Start of DATA TO EXAMINE

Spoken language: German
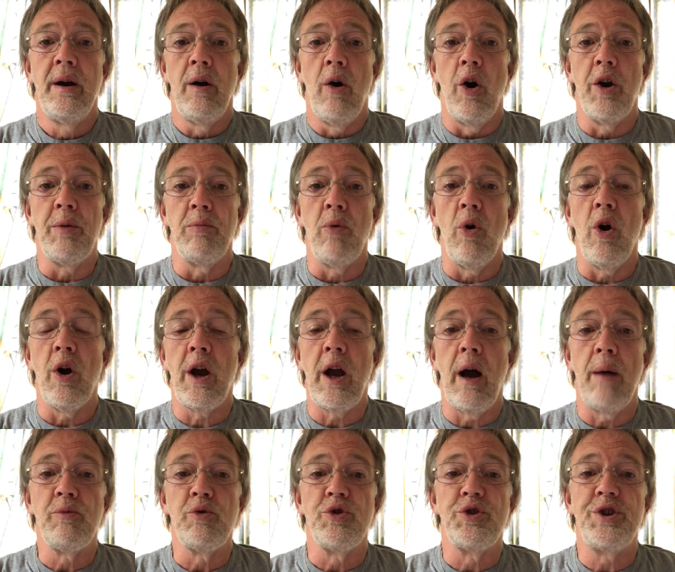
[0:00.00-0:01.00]
Heute Morgen
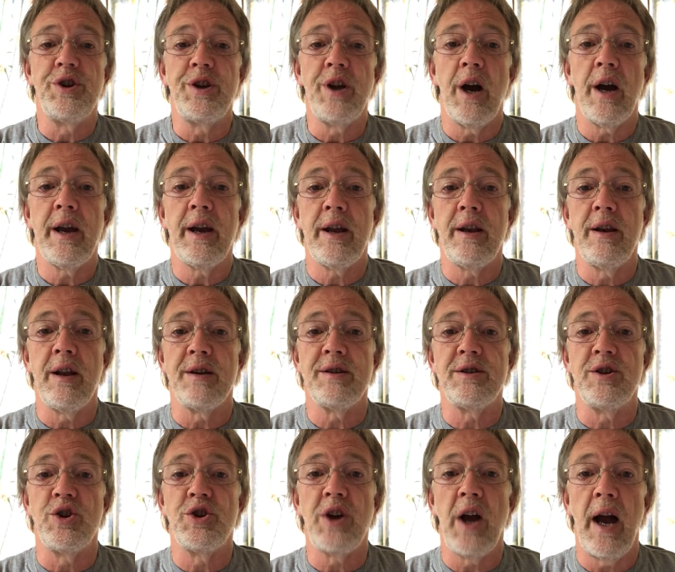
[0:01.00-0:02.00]
kam durch die Nachrichten, dass
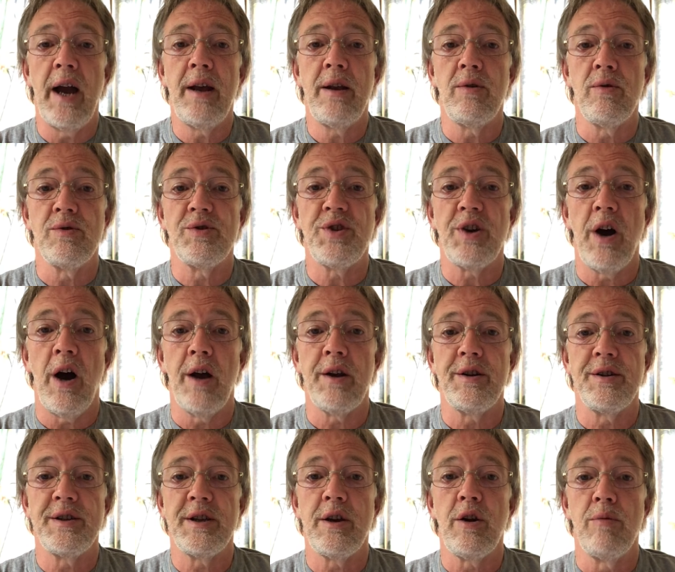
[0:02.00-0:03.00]
die
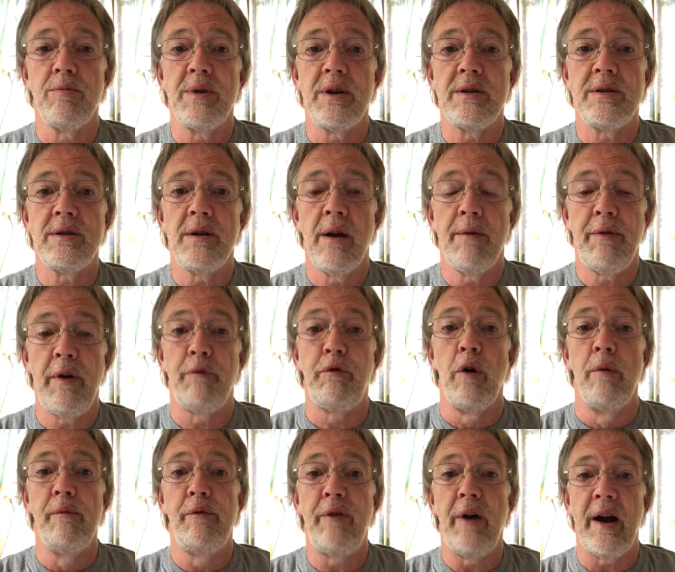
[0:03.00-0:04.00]
Scheidungsrate sich um das
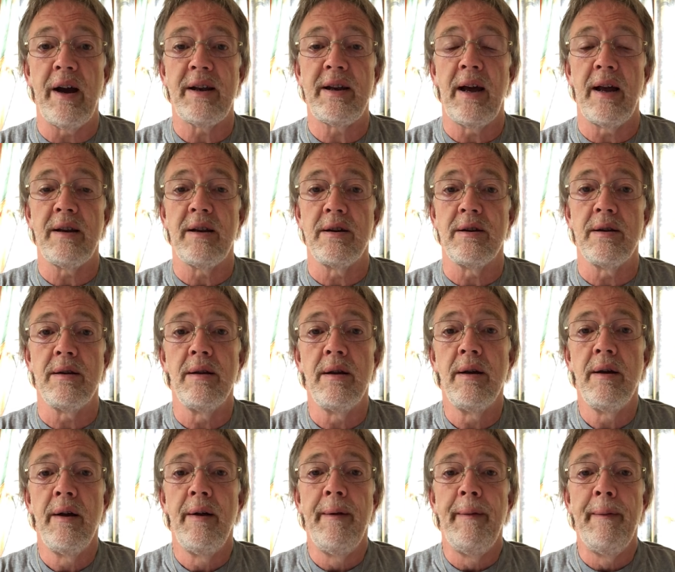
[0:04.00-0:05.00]
verfünffacht hat in
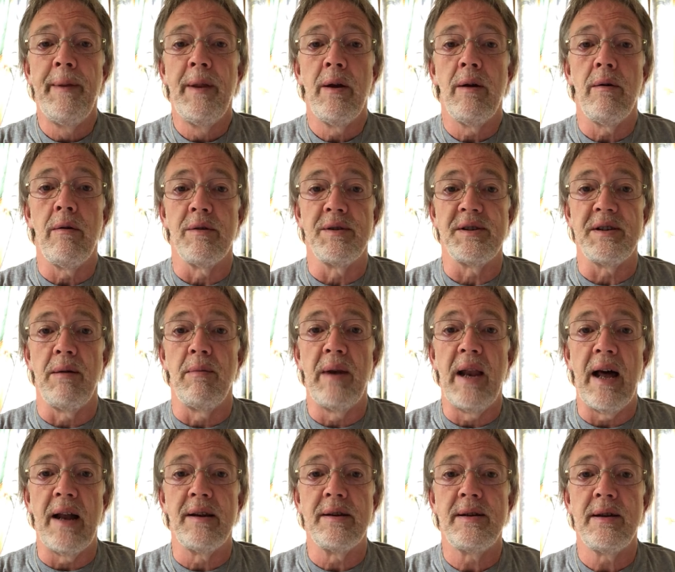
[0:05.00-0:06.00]
unserem
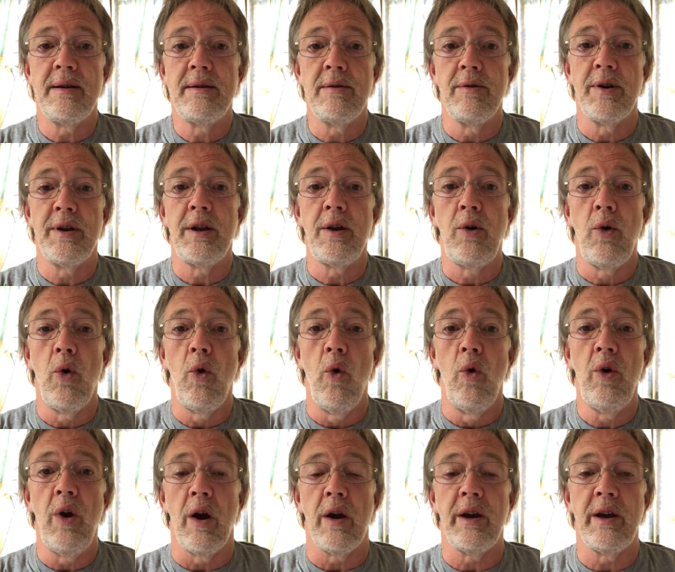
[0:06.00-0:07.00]
Land durch die
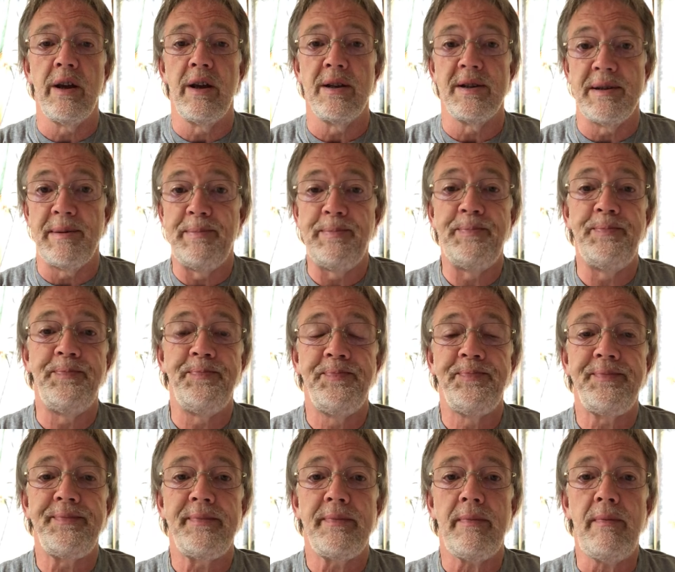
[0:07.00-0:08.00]
Corona-Krise.
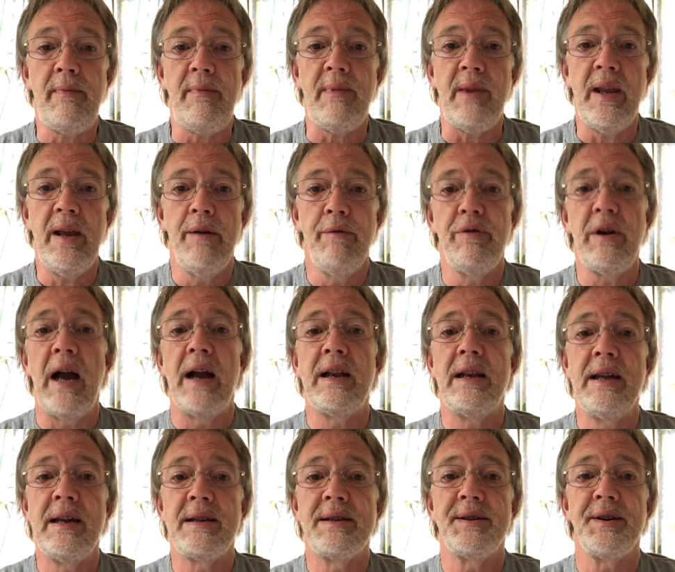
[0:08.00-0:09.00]
Vielleicht
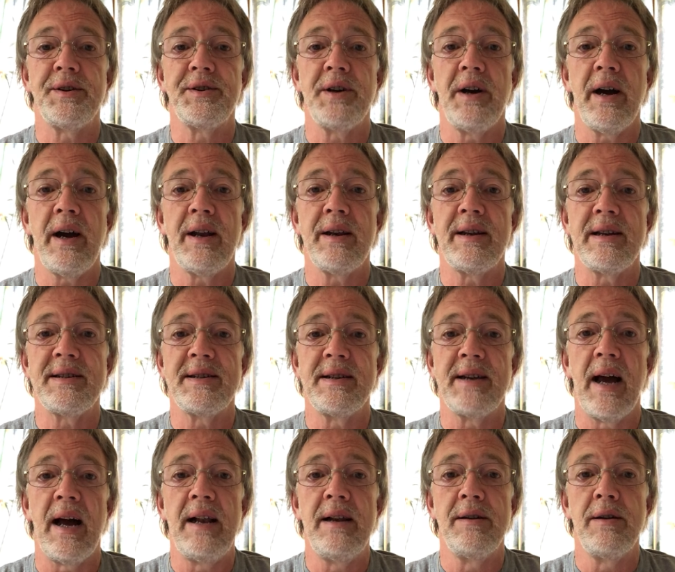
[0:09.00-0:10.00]
liegt es ja daran, dass in
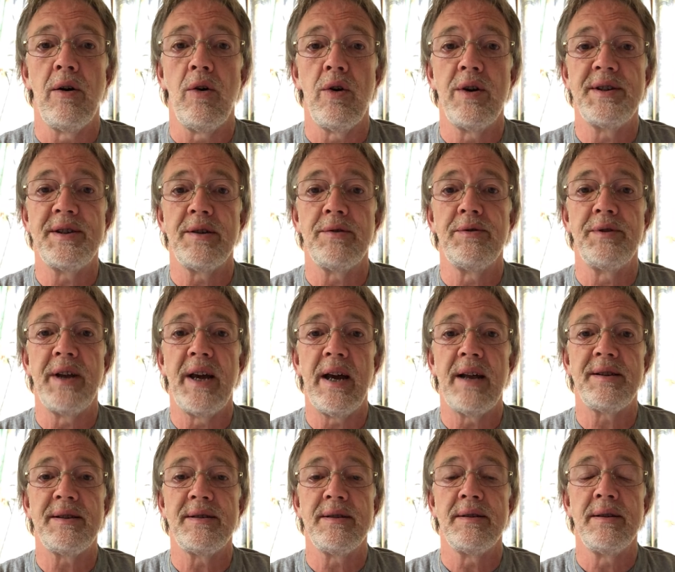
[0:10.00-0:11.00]
allen Häusern und
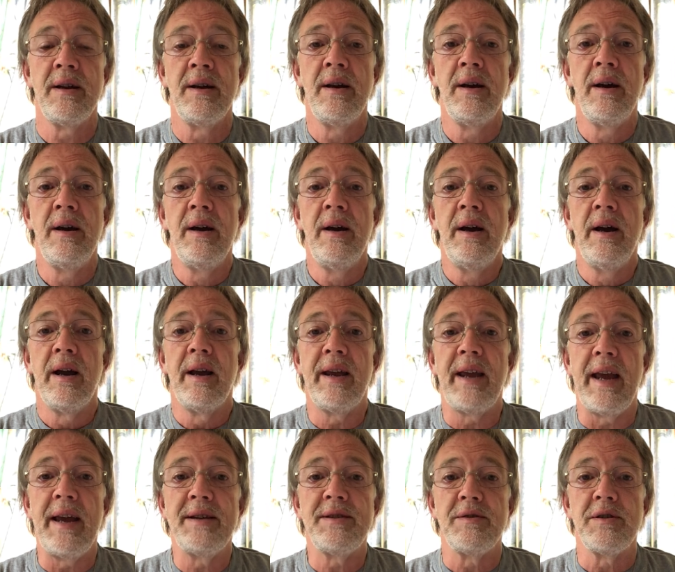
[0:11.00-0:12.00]
Herzen
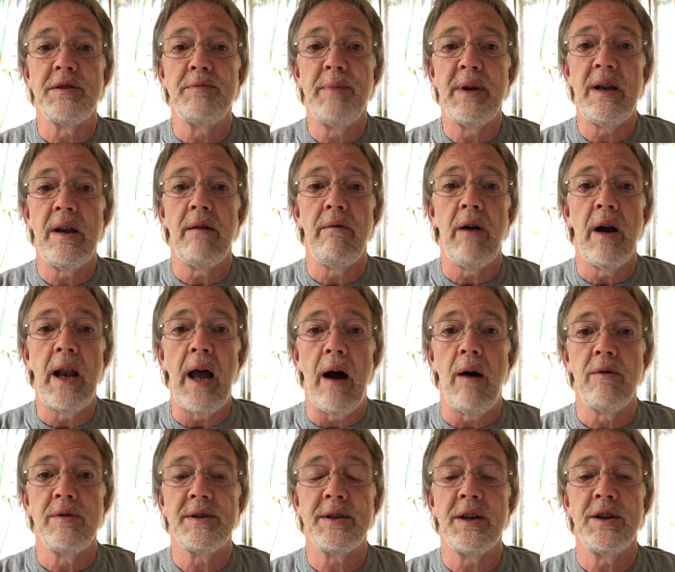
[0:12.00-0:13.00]
Jesus mittlerweile
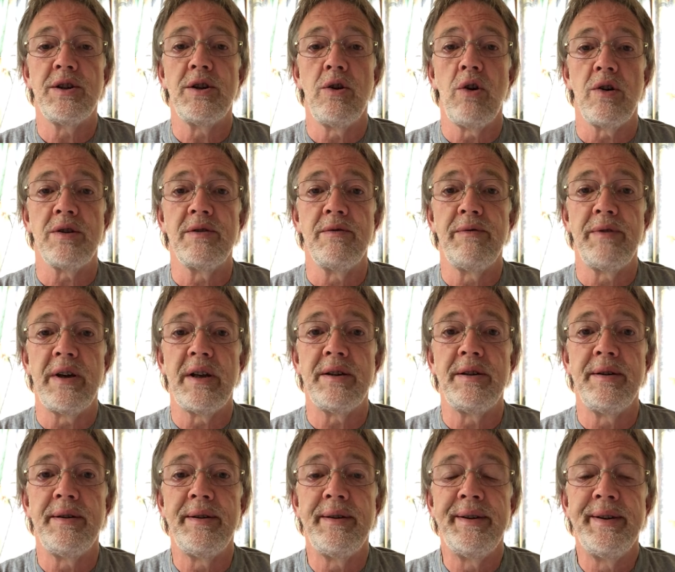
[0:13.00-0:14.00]
ausgeschlossen wird,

End of DATA TO EXAMINE

WORK TO COMPLETE:
Each line of the data above must be repeated exactly, images excluded.

RESPONSE TO THE TASK:
Spoken language: German
[0:00.00-0:01.00]
Heute Morgen
[0:01.00-0:02.00]
kam durch die Nachrichten, dass
[0:02.00-0:03.00]
die
[0:03.00-0:04.00]
Scheidungsrate sich um das
[0:04.00-0:05.00]
verfünffacht hat in
[0:05.00-0:06.00]
unserem
[0:06.00-0:07.00]
Land durch die
[0:07.00-0:08.00]
Corona-Krise.
[0:08.00-0:09.00]
Vielleicht
[0:09.00-0:10.00]
liegt es ja daran, dass in
[0:10.00-0:11.00]
allen Häusern und
[0:11.00-0:12.00]
Herzen
[0:12.00-0:13.00]
Jesus mittlerweile
[0:13.00-0:14.00]
ausgeschlossen wird,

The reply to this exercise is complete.